[Stored data]
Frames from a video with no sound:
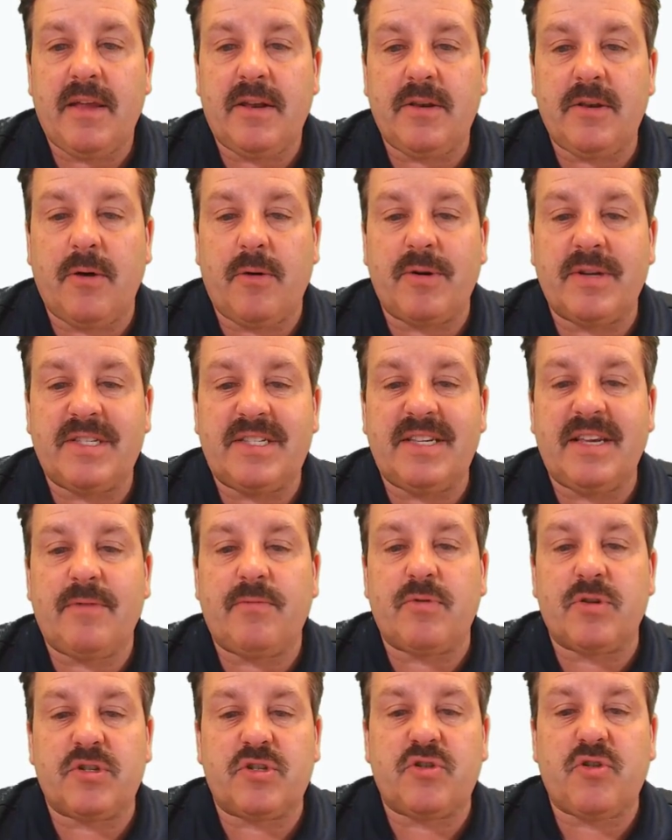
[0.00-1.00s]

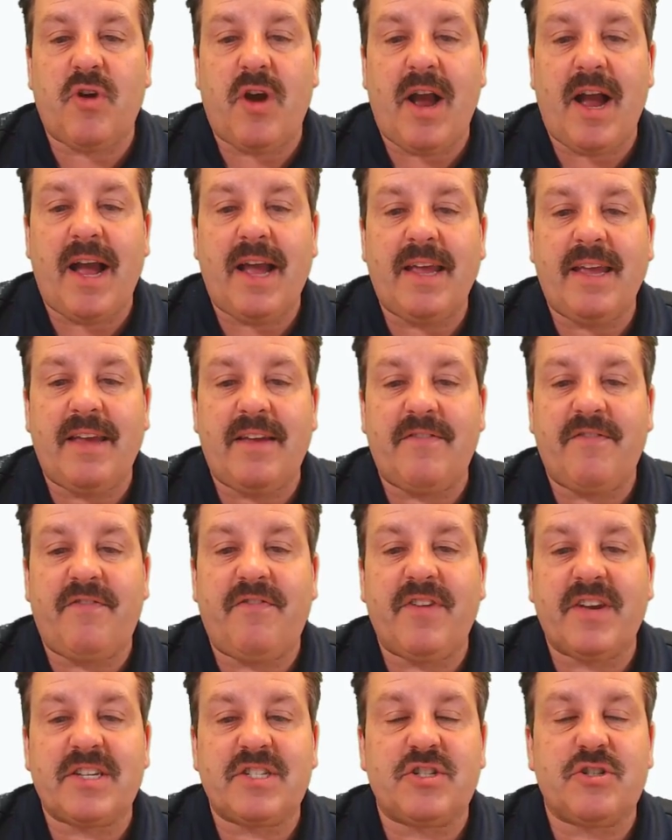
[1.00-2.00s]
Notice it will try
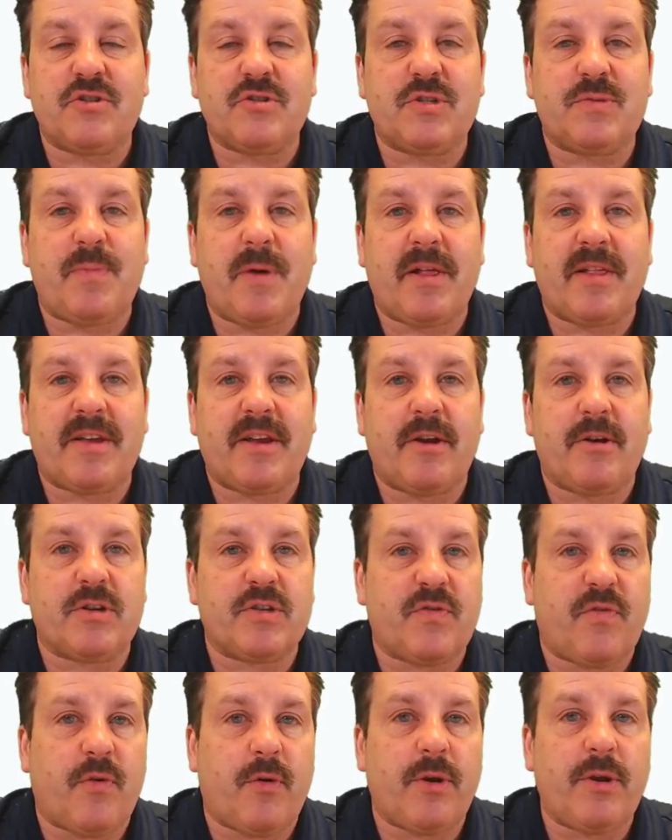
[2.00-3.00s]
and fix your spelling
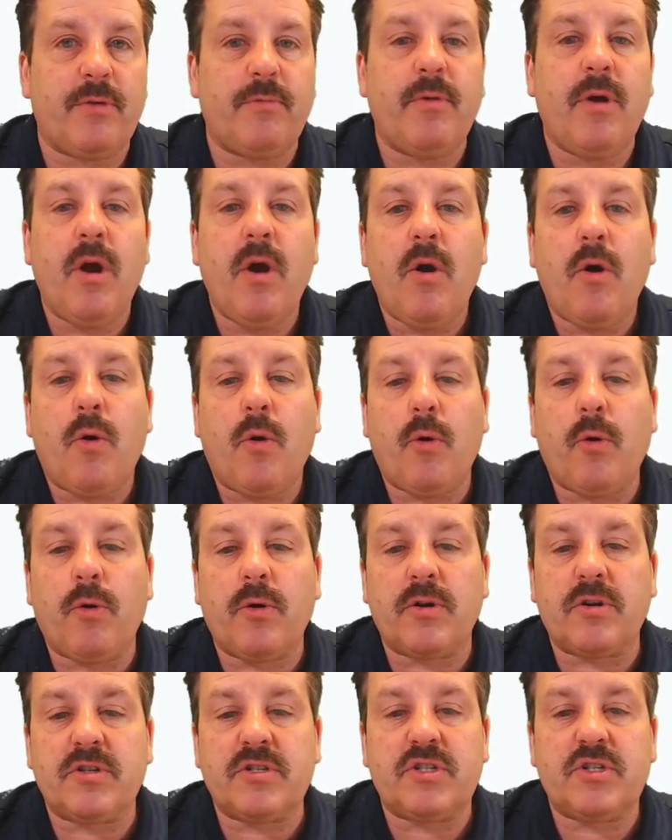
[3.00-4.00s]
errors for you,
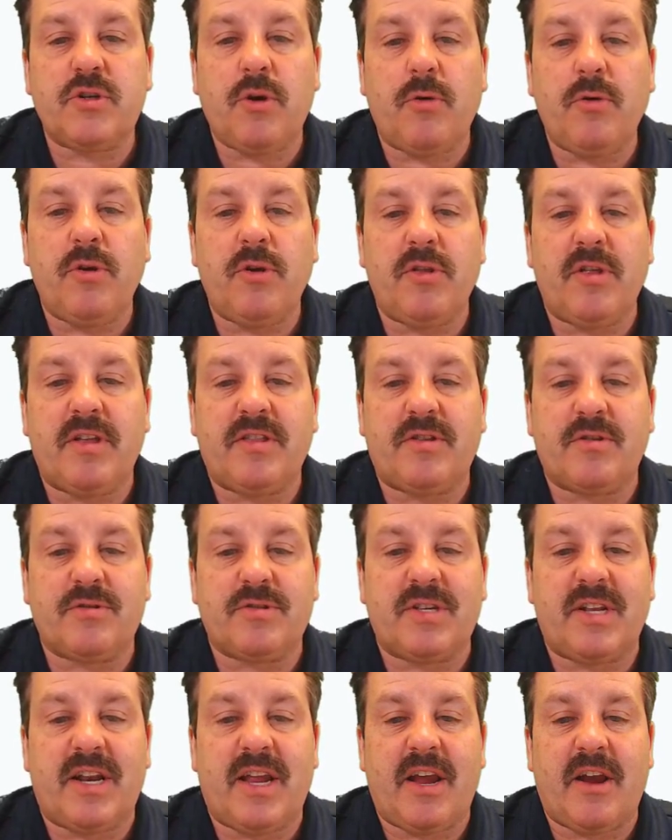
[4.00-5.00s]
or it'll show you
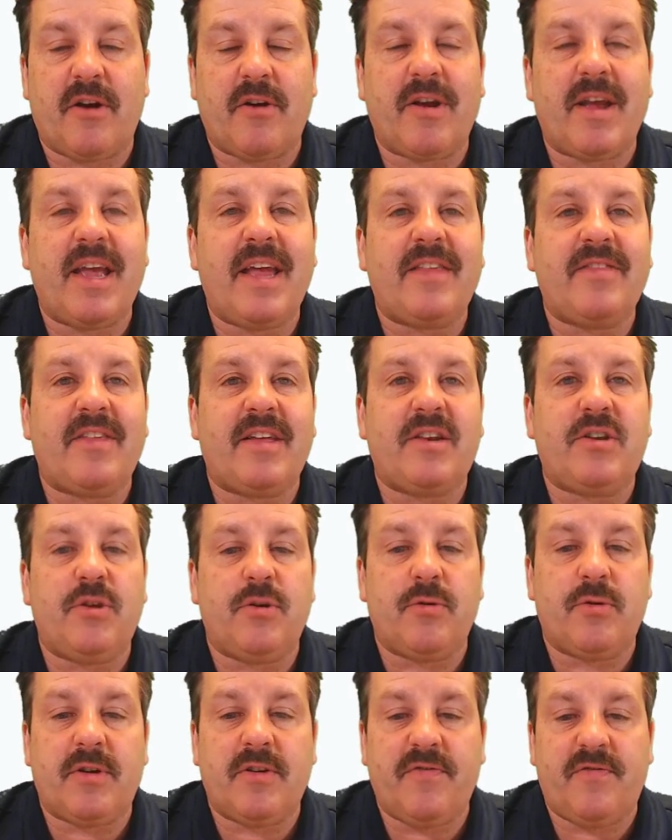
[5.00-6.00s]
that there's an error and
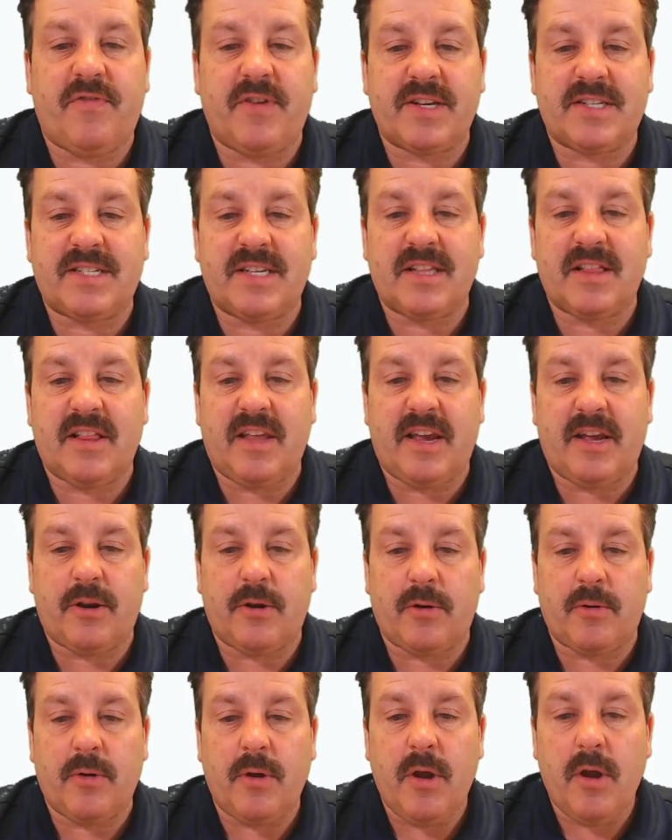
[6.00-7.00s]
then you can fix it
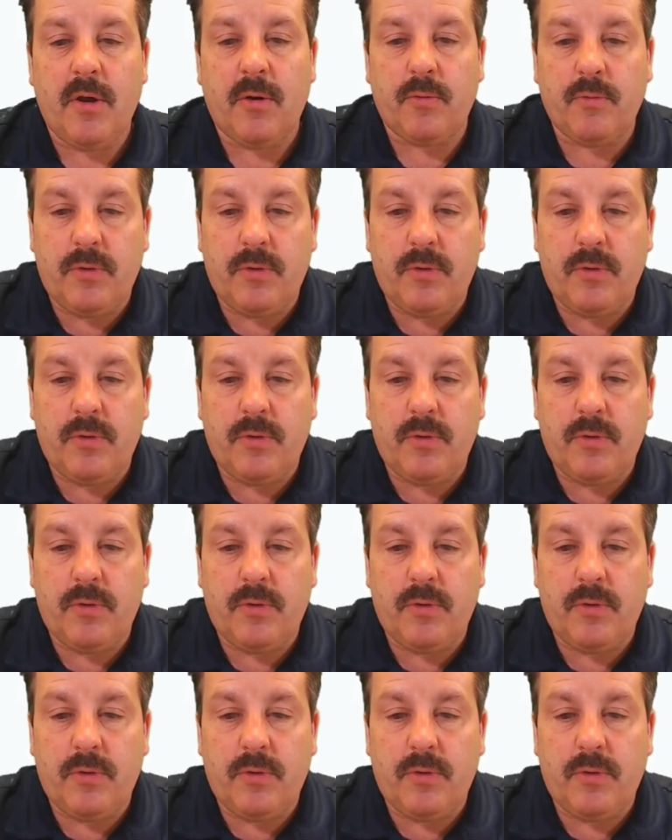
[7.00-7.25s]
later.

* _Exercise objective_
Exact lines, nothing more: output the one with "[1.00-2.00s]" and every later line through the end of the data, skipping pictures.

* _Exercise solution_
[1.00-2.00s]
Notice it will try
[2.00-3.00s]
and fix your spelling
[3.00-4.00s]
errors for you,
[4.00-5.00s]
or it'll show you
[5.00-6.00s]
that there's an error and
[6.00-7.00s]
then you can fix it
[7.00-7.25s]
later.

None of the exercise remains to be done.